Lo que comenzó siendo una política económica, en su última fase se convirtió en social. La colonización, o fijación de la población rural en terrenos estatales, logró crear propiedad privada rural y garantizó unos medios de vida dignos. A partir de 1950 se añadió la nota humanista a la magna obra técnica. El arte reflejó la vocación de un trabajo colectivo, donde, a veces, la unión creativa dificultaba reconocer la intervención individual de artistas y arquitectos.
Muchos se preguntarán cómo es posible que la oficialidad permitiera realizar obras de una brillante factura vanguardista en poblaciones rurales, donde participaron Pablo Serrano, los hermanos Atienza, Justa Pagés, Carlos Pascual de Lara, José Luis Sánchez, Delhy Tejero, Jacqueline Canivet, Carmen Perujo, Arcadio Blasco, Antonio Hernández Mompó, etc. Esto se debe a que los caminos del arte contemporáneo durante la posguerra siguieron existiendo en espacios culturales como cafés, tertulias o galerías privadas, impulsados, además, por instituciones como la Iglesia y, en este caso, por el equipo técnico del INC.

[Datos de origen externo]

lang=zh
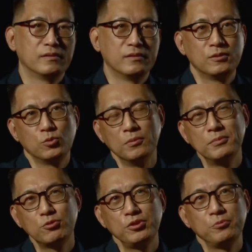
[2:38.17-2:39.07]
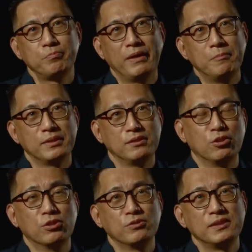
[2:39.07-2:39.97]
呃，我们对坂本
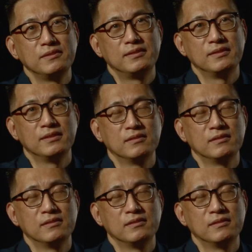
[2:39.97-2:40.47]
龙一的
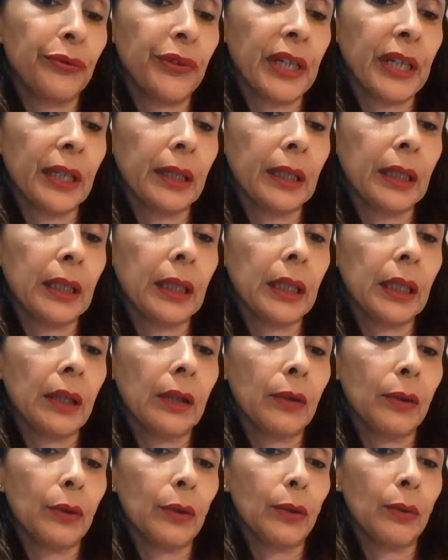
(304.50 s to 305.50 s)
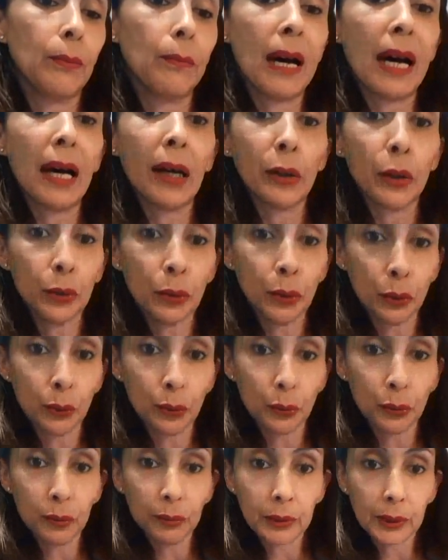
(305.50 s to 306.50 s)
vernis hein, de
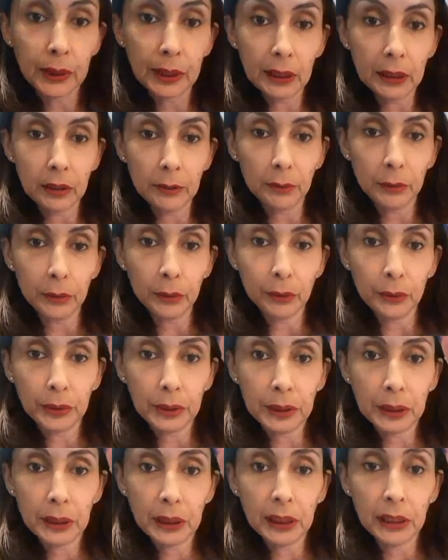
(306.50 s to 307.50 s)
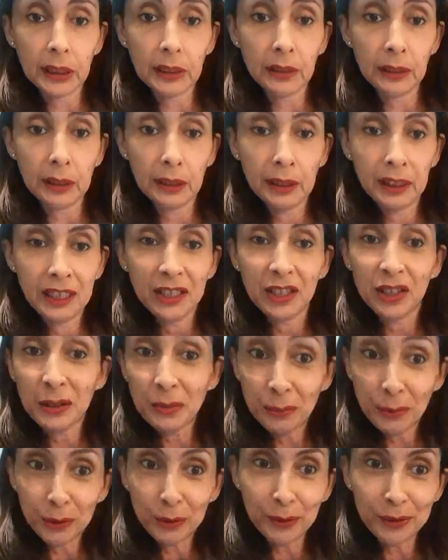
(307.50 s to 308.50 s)
Mariono, qui est comme ceci.
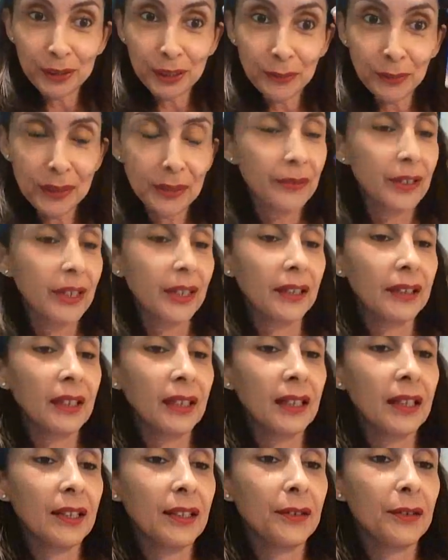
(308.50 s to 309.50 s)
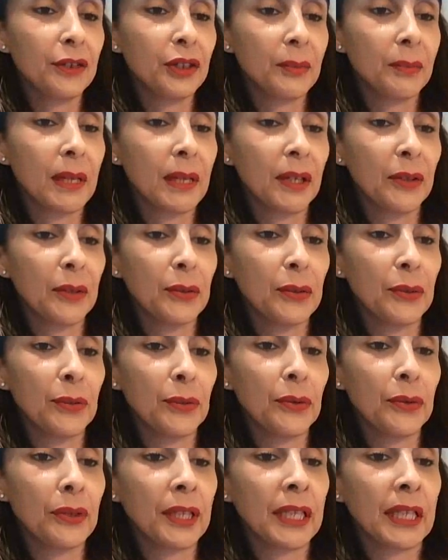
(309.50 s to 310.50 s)
J'aime beaucoup ces petits vernis là de chez
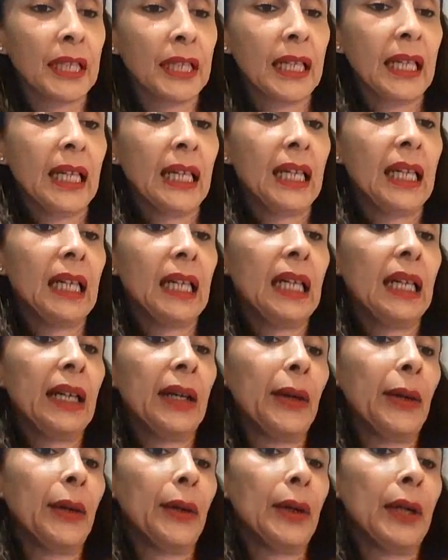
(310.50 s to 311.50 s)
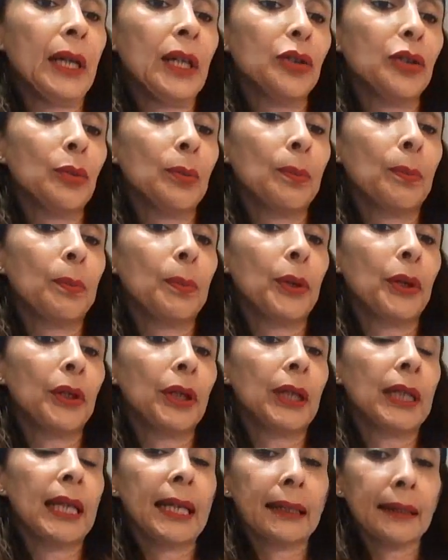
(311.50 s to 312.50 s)
Mariono. Et euh, là, je
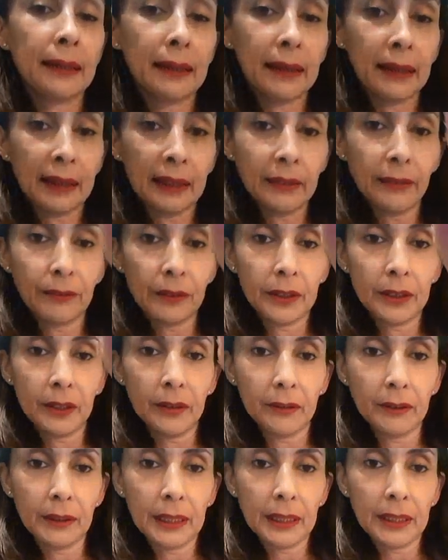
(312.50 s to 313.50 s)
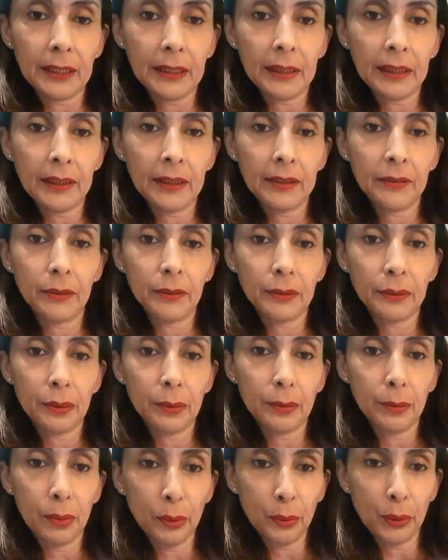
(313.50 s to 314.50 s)
porte la teinte, vous voyez, regardez, de
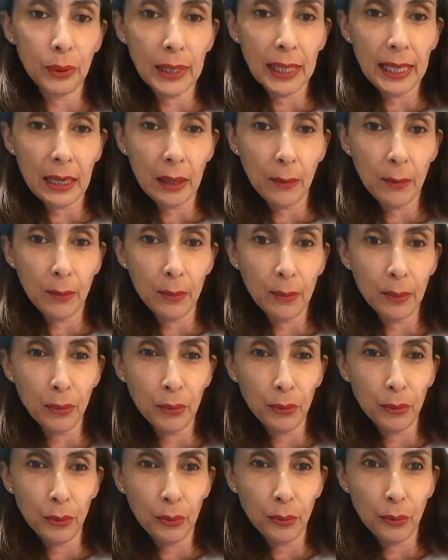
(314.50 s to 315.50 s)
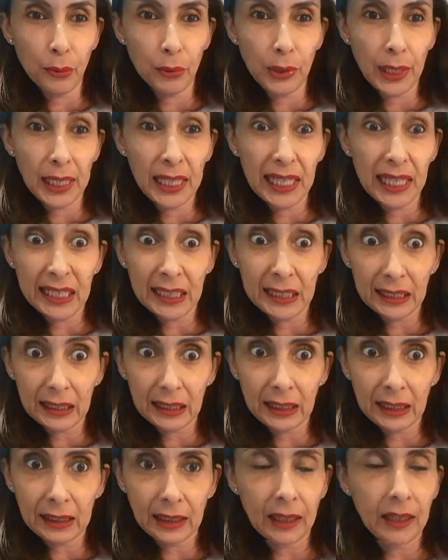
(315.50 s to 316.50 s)
ce bleu-là, un bleu
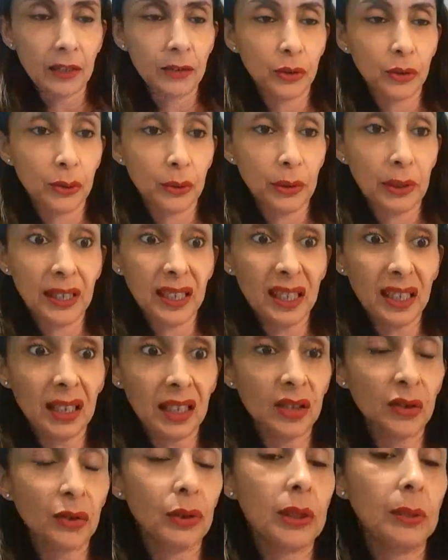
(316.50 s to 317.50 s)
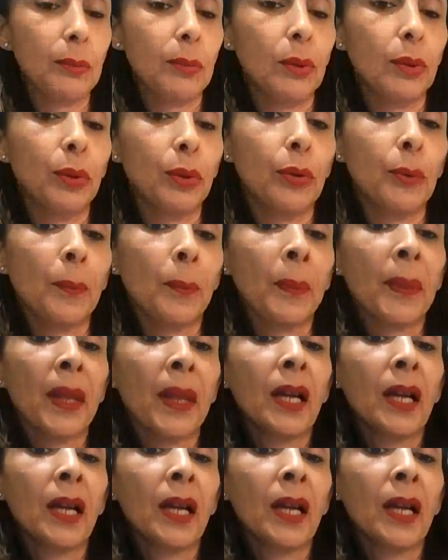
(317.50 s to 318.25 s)
électrique, un, très très joli bleu.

Lo tradicional y lo moderno maridaron bien, retroalimentándose. Artistas nacionales (Manuel Rivera Hernández) y regionales (José Luis Núñez-Solé) colaboraron bajo un lenguaje creativo unitario junto a los arquitectos, lo cual no estuvo exento de complicaciones, como las acontecidas en Alberche del Caudillo, Algallarín y Villalba de Calatrava. Fue una apuesta segura, con un claro deseo de afianzar la cooperación entre experiencias estéticas muy diversas, conjugando las bases del informalismo y el abstraccionismo que imperarían en las décadas de 1970 y 1980.
Las entrevistas de Enriqueta Antolín (1983, Cambio 16) testimonian las voces de las distintas realidades vitales de los artistas que tomaron parte en la aculturación de los campos, donde los ojos de los colonos no juzgaron sus obras con los prejuicios de la urbe. Unos aceptaron por necesidad y otros, por la amistad con José Luis Fernández del Amo Moreno, arquitecto incorporado al INC desde la Dirección General de Regiones Devastadas y Reparaciones, y primer director del Museo Nacional de Arte Contemporáneo (1951-1958). Su mentalidad aperturista favoreció la colaboración de distintas posturas en la vertebración de un arte destinado a ser habitado, comprometido con su tiempo.
Se logró instando a sus compañeros de plantilla —como Pedro Castañeda Cagigas, José Antonio Corrales, Carlos Arniches, José Tamés Alarcón, Jesús Ayuso Tejerizo, etc.— a seguir esta vertiente, teniendo en cuenta que las generaciones de arquitectos del INC eran también dispares.
El paso de todo este cuerpo técnico-artístico por cada uno de los pueblos tomó materiales, técnicas artísticas, texturas, volúmenes, escalas y espectros cromáticos como elementos orgánicos inspiradores a favor de una creación sostenible y humanizadora, pues el fruto de todo ello estaría dedicado al hábitat de los colonos y su descendencia, quienes lo dinamizan hoy día.
El resultado de la obra de colonización confirma que el arte contemporáneo tiene una vocación de compromiso social muy fuerte que no pasa desapercibida. La escala proyectista de aquellos tiempos es notable, hasta el punto de considerarlos museos contextualizados en su integridad, alejados del sentido foucaultiano que toma en la ciudad. Cada uno de los pueblos de colonización es un canto a la experiencia artística con una esencia particular. En ellos, la tradición y la modernidad conviven en equilibrio.
- Plácida Molina Ballesteros: es doctora internacional en Historia del Arte (UNED) con su tesis Paralelismos artísticos transfronterizos en colonización agraria ibérica: estudio de casos españoles y portugueses.